▶ **Exercise description**
Skip every image and restate the data word for word.

Collected data entries
####################

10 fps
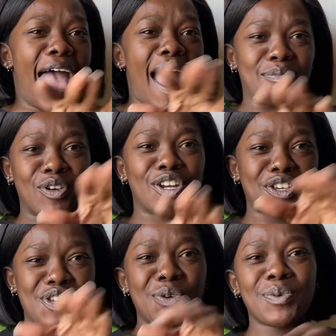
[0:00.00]
I'm gonna
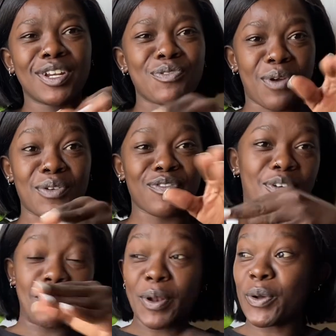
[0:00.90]
queue in a round of
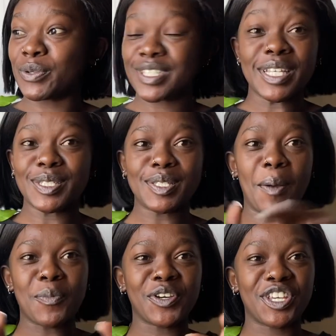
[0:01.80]
applause
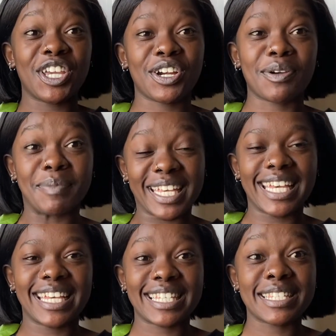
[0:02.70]
somewhere here
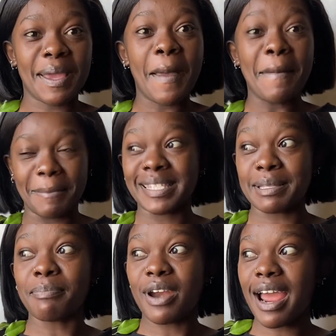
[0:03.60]
because
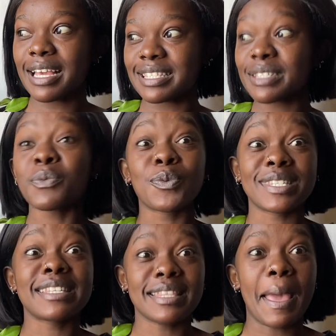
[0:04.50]
Mr. Price
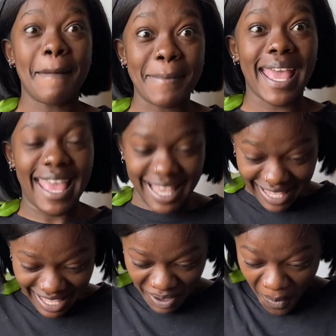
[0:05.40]
was in their
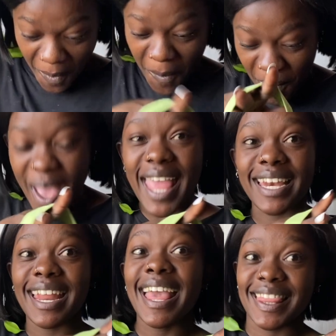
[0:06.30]
bag
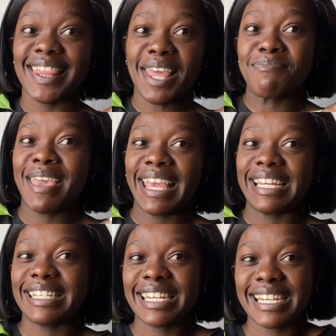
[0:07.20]
when they
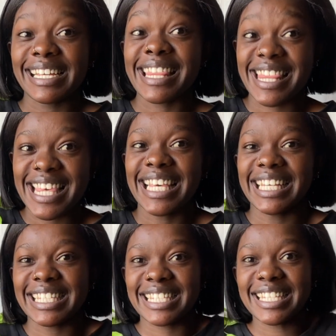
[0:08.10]
made
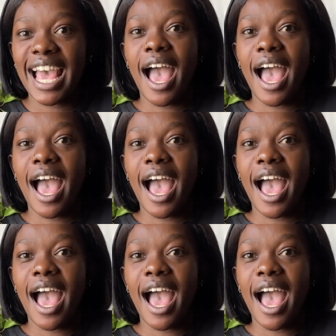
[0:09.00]
these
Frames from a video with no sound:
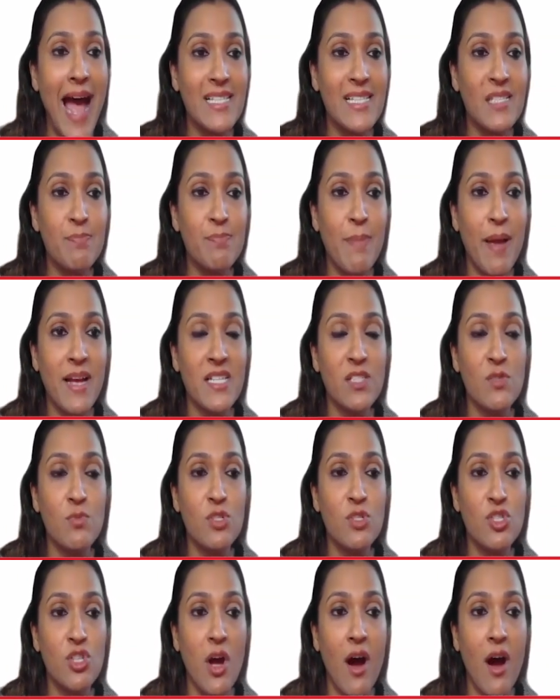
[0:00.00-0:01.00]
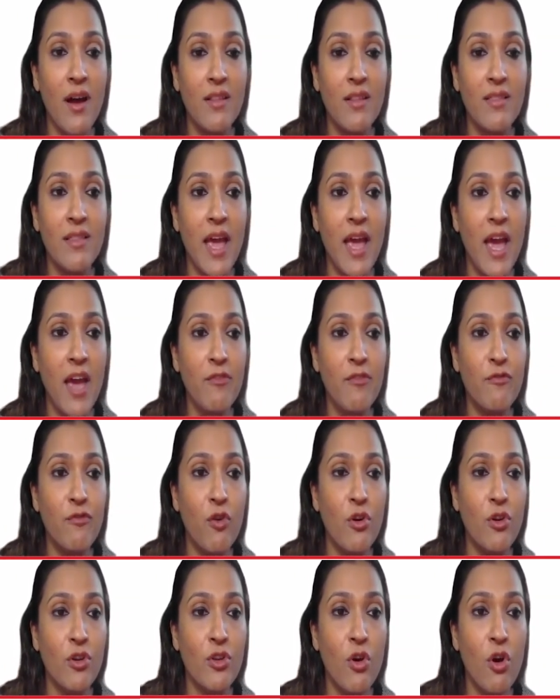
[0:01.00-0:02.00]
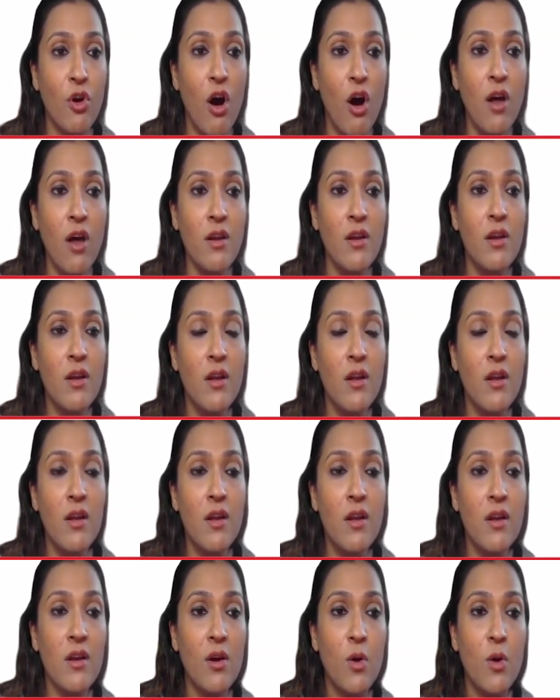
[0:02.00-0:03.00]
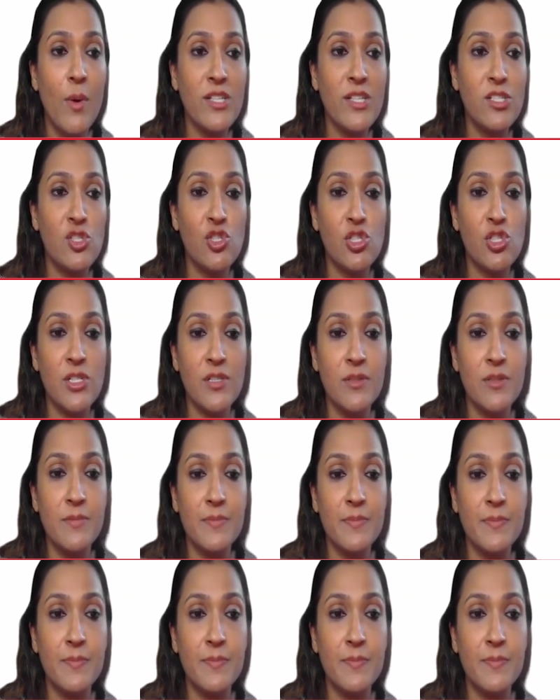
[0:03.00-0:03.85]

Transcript: aspects which are there for your question.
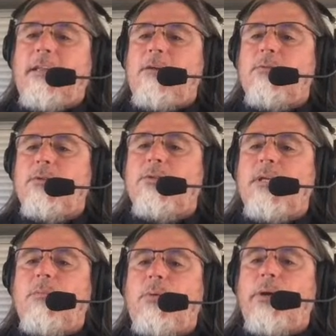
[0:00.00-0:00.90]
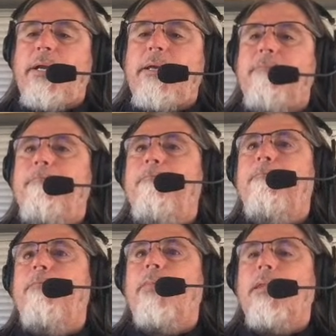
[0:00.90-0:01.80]
that one's sitting pretty.
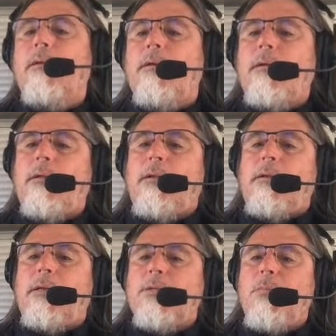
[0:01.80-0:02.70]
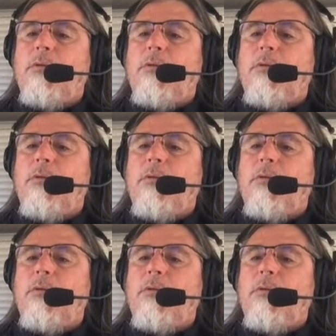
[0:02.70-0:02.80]
Let's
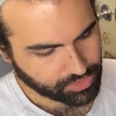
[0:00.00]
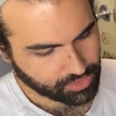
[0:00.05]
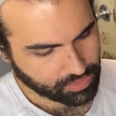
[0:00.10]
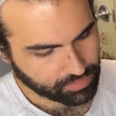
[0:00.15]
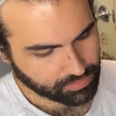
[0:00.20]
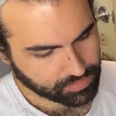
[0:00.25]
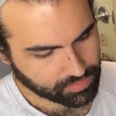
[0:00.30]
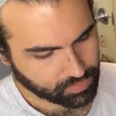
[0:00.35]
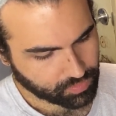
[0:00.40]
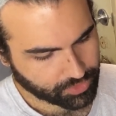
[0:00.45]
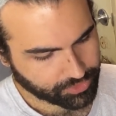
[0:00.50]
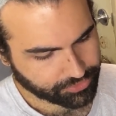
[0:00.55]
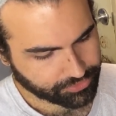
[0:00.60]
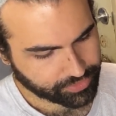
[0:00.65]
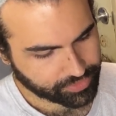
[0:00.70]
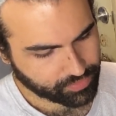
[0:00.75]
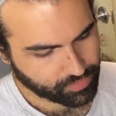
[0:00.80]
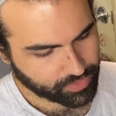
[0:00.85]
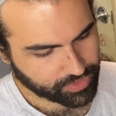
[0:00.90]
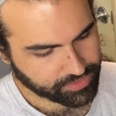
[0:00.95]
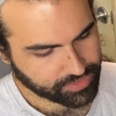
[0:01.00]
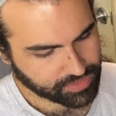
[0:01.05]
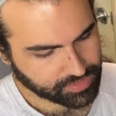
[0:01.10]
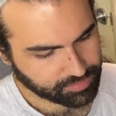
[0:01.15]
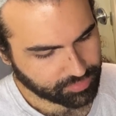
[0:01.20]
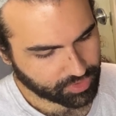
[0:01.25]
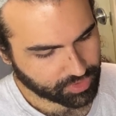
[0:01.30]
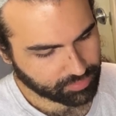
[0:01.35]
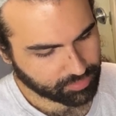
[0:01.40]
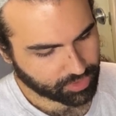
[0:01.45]
know, I was wondering where this
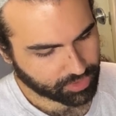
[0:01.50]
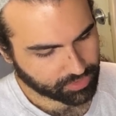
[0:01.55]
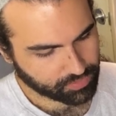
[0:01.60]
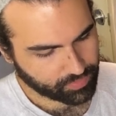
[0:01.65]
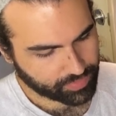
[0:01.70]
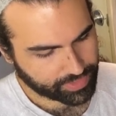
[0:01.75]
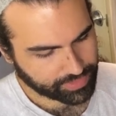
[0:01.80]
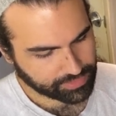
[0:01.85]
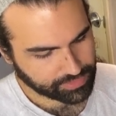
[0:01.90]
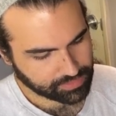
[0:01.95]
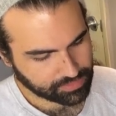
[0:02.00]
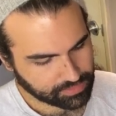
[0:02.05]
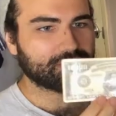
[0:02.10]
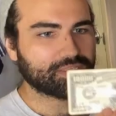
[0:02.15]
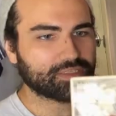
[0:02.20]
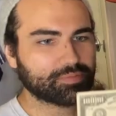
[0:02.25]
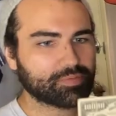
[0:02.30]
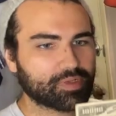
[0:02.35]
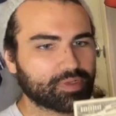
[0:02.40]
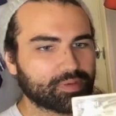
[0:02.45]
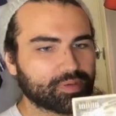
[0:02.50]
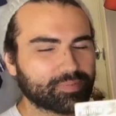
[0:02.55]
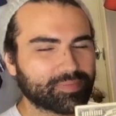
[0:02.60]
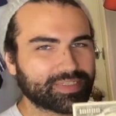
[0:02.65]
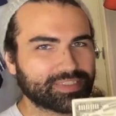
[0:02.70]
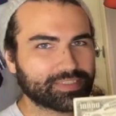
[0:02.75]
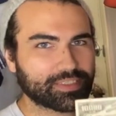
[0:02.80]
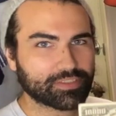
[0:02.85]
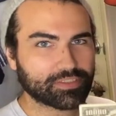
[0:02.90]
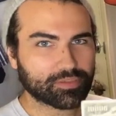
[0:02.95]
bookmark went. This bookmark, my
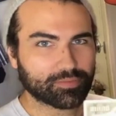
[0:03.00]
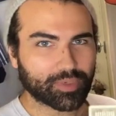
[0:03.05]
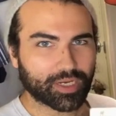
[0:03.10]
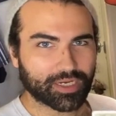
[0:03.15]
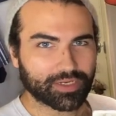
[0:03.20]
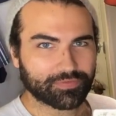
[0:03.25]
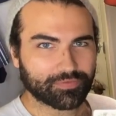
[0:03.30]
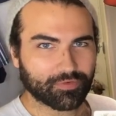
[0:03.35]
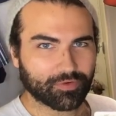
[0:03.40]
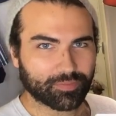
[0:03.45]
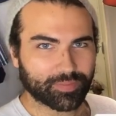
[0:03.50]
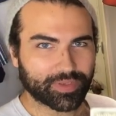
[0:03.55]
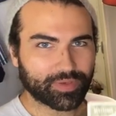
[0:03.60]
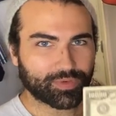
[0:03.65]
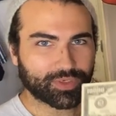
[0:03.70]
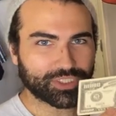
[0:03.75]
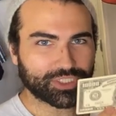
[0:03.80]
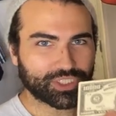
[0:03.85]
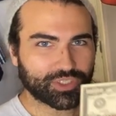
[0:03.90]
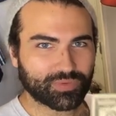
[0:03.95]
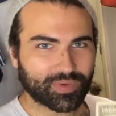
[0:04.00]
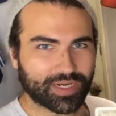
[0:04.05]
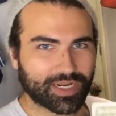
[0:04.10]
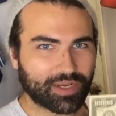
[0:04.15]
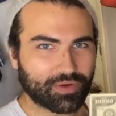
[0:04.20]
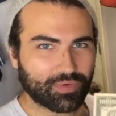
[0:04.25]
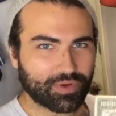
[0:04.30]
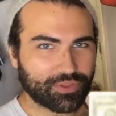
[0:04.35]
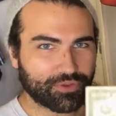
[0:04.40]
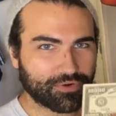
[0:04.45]
sister bought it for me when she went
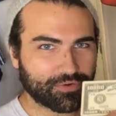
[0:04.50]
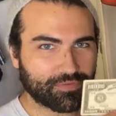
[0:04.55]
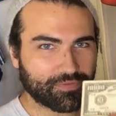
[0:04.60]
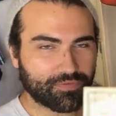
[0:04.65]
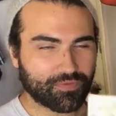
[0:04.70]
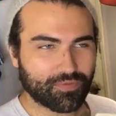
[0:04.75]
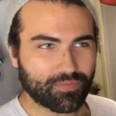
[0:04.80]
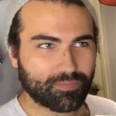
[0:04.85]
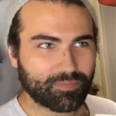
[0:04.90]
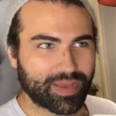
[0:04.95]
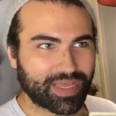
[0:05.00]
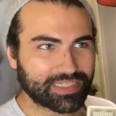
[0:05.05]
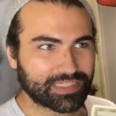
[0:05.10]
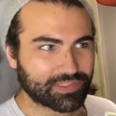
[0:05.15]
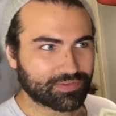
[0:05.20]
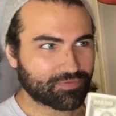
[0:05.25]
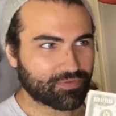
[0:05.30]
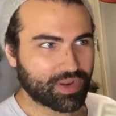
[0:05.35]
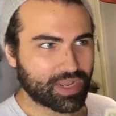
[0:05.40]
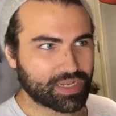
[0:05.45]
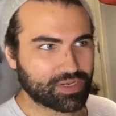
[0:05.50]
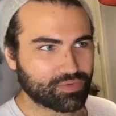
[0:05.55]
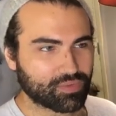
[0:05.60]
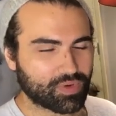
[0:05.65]
out with her best friend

####################

▶ **Task solution**
10 fps
[0:00.00]
I'm gonna
[0:00.90]
queue in a round of
[0:01.80]
applause
[0:02.70]
somewhere here
[0:03.60]
because
[0:04.50]
Mr. Price
[0:05.40]
was in their
[0:06.30]
bag
[0:07.20]
when they
[0:08.10]
made
[0:09.00]
these
Frames from a video with no sound:
[0:00.00-0:01.00]
[0:01.00-0:02.00]
[0:02.00-0:03.00]
[0:03.00-0:03.85]

Transcript: aspects which are there for your question.
[0:00.00-0:00.90]
[0:00.90-0:01.80]
that one's sitting pretty.
[0:01.80-0:02.70]
[0:02.70-0:02.80]
Let's
[0:00.00]
[0:00.05]
[0:00.10]
[0:00.15]
[0:00.20]
[0:00.25]
[0:00.30]
[0:00.35]
[0:00.40]
[0:00.45]
[0:00.50]
[0:00.55]
[0:00.60]
[0:00.65]
[0:00.70]
[0:00.75]
[0:00.80]
[0:00.85]
[0:00.90]
[0:00.95]
[0:01.00]
[0:01.05]
[0:01.10]
[0:01.15]
[0:01.20]
[0:01.25]
[0:01.30]
[0:01.35]
[0:01.40]
[0:01.45]
know, I was wondering where this
[0:01.50]
[0:01.55]
[0:01.60]
[0:01.65]
[0:01.70]
[0:01.75]
[0:01.80]
[0:01.85]
[0:01.90]
[0:01.95]
[0:02.00]
[0:02.05]
[0:02.10]
[0:02.15]
[0:02.20]
[0:02.25]
[0:02.30]
[0:02.35]
[0:02.40]
[0:02.45]
[0:02.50]
[0:02.55]
[0:02.60]
[0:02.65]
[0:02.70]
[0:02.75]
[0:02.80]
[0:02.85]
[0:02.90]
[0:02.95]
bookmark went. This bookmark, my
[0:03.00]
[0:03.05]
[0:03.10]
[0:03.15]
[0:03.20]
[0:03.25]
[0:03.30]
[0:03.35]
[0:03.40]
[0:03.45]
[0:03.50]
[0:03.55]
[0:03.60]
[0:03.65]
[0:03.70]
[0:03.75]
[0:03.80]
[0:03.85]
[0:03.90]
[0:03.95]
[0:04.00]
[0:04.05]
[0:04.10]
[0:04.15]
[0:04.20]
[0:04.25]
[0:04.30]
[0:04.35]
[0:04.40]
[0:04.45]
sister bought it for me when she went
[0:04.50]
[0:04.55]
[0:04.60]
[0:04.65]
[0:04.70]
[0:04.75]
[0:04.80]
[0:04.85]
[0:04.90]
[0:04.95]
[0:05.00]
[0:05.05]
[0:05.10]
[0:05.15]
[0:05.20]
[0:05.25]
[0:05.30]
[0:05.35]
[0:05.40]
[0:05.45]
[0:05.50]
[0:05.55]
[0:05.60]
[0:05.65]
out with her best friend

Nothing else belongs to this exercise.